DCP Midstream (DCP) is ranked seventh in terms of its correlation with crude oil. The one-year correlation between DCP Midstream and crude oil was 0.33 as of May 6. DCP Midstream’s relatively high correlation with crude oil reflects its significant involvement in the natural gas processing and NGLs (natural gas liquids) businesses. Currently, DCP Midstream is one of the largest natural gas processors and NGLs producers in the United States. DCP Midstream’s total natural gas processing capacity was 7.8 bcf/d (billion cubic feet per day) as of December 31, 2017.

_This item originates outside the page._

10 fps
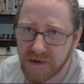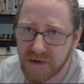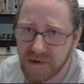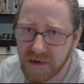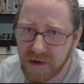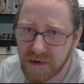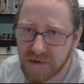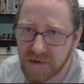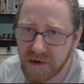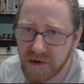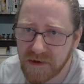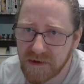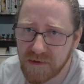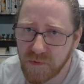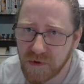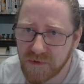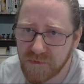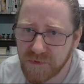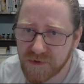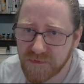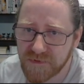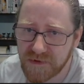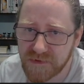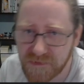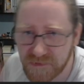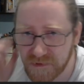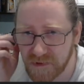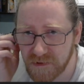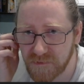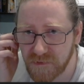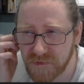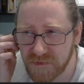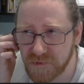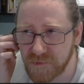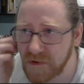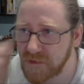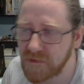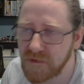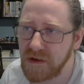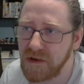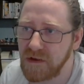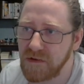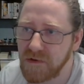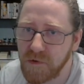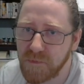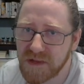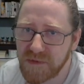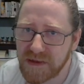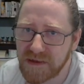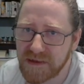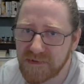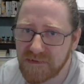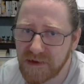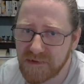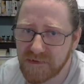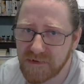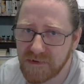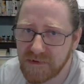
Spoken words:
I kinda want one of these fossil rocks. Hopefully we can get that.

According to a recent investor presentation, DCP Midstream has hedged ~18% of its 2018 gross margin as of May 10—60% is fee-based, while 22% is commodity-linked. The partnership is targeting ~80% of the 2018 gross margin to be fee-based and hedged—slightly lower than the 2017 targets.
Strong crude oil prices are expected to drive DCP Midstream’s non-fee based margins higher. The partnership has assumed a crude oil price range of $50–$58 per barrel for its 2018 guidance. DCP Midstream expects every $1 per barrel change in crude oil prices to have a $2 million impact on its margins. The partnership could be one of the biggest beneficiaries if crude oil climbs to $80 per barrel.

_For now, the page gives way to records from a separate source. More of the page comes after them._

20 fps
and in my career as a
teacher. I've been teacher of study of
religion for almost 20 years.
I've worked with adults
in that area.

Strong crude oil prices benefit the partnership’s commodity-linked margins. However, there’s high downside risk. DCP Midstream plans to lower its downside risk through hedging. The partnership plans to focus on high margin and fee-based logistics businesses, which include natural gas and NGLs pipeline expansion.
Recently, Stifel Nicolaus downgraded DCP Midstream to “hold” from “buy.” Deutsche Bank initiated coverage on the partnership with a “hold” rating. Overall, DCP Midstream has seen five rating updates since the beginning of this year—two upgrades, two downgrades, and one new coverage initiation. Now, 64.3% of the analysts surveyed rate DCP Midstream as a “hold,” 28.5% rate it as a “buy,” and 7.1% rate it as a “sell.” DCP Midstream is trading above its average target price.